Indeed, she began to work more in television and Eye of the Cat became her final feature film until 1979 when she had a blink-and-you'll-miss-it role in Sunburn. After departing the biz in 1991, she led a quiet life of retirement until death from pneumonia in 2013 at age ninety-one. Seeing Cat and the way her hair was sometimes styled amused me because at times it looked like she could be Baroness Schraeder's evil twin the way Serena was on Bewitched or Jeannie II on I Dream of Jeannie!
Canadian actor Henry was making his movie debut here, having only recently begun on TV in his homeland. Though he never became famous in the U.S., he worked steadily for many years and often turned up in bit roles (guards, doctors, detectives) in a multitude of projects until 2013. A handsome, effective performer, it's surprising that he wasn't able to achieve more prominent work.

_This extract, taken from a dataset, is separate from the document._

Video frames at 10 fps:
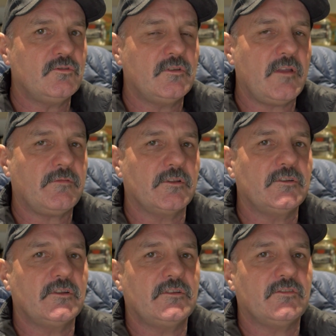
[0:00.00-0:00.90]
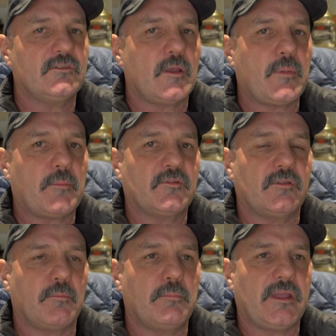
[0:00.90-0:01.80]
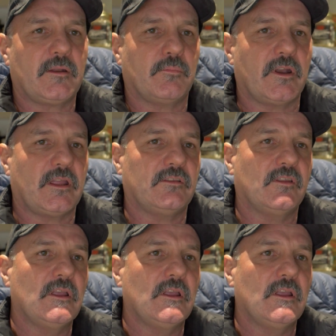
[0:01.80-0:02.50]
definitely need to step up to the better brands.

Most surprising of all is that he is the brother of somewhat more famous actor Donnelly Rhodes!
Chiles was a dependable presence in countless movie and TV episodes. Never gaining fame for any particular role, he amassed a staggering resume of credits that stretched from 1960 to 2014. He might even be working today if not for an accidental fall from his roof at age eighty! (“You get down from there this instant!”)
Even though I did finally get to see this long-awaited movie, I still hold out hope for a DVD release. I think I'd enjoy it even more in its widescreen ratio and with a cleaned up picture. God knows the glossy sets, glamorous costumes and garish hairstyles would benefit from a sharper image, not to mention the endless glimpses of male and female (albeit chaste) skin. Complicating things is that when it was aired on TV, the intensity and some of the violence was deliberately drained from it with reshoots and reediting. This post refers to the original release only.